→ DATASET SECTION
BEGIN

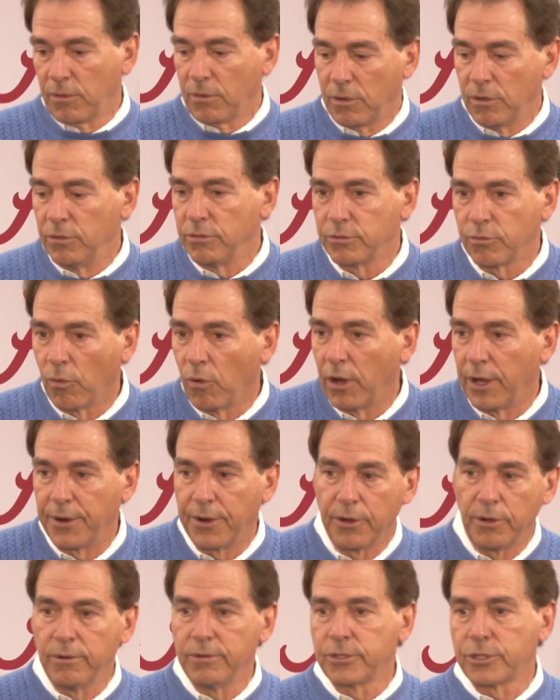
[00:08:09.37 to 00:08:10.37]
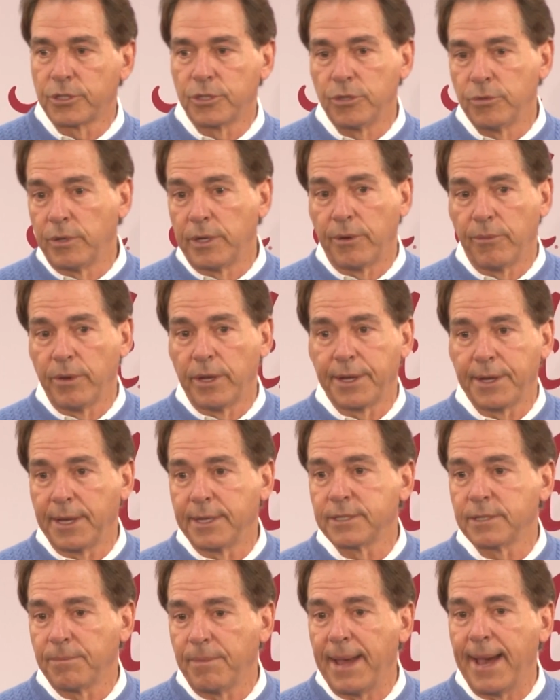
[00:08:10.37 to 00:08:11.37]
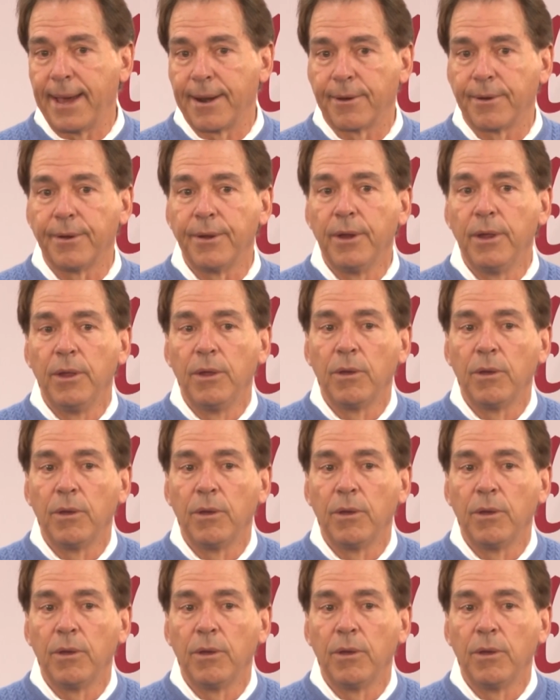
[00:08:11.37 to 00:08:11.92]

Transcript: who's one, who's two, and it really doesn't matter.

END

→ TASK STATEMENT
Copy exactly the lines from the line holding "[00:08:10.37 to 00:08:11.37]" to the final line of the listing, and leave the pictures out.

→ SOLVED EXERCISE
[00:08:10.37 to 00:08:11.37]
[00:08:11.37 to 00:08:11.92]

Transcript: who's one, who's two, and it really doesn't matter.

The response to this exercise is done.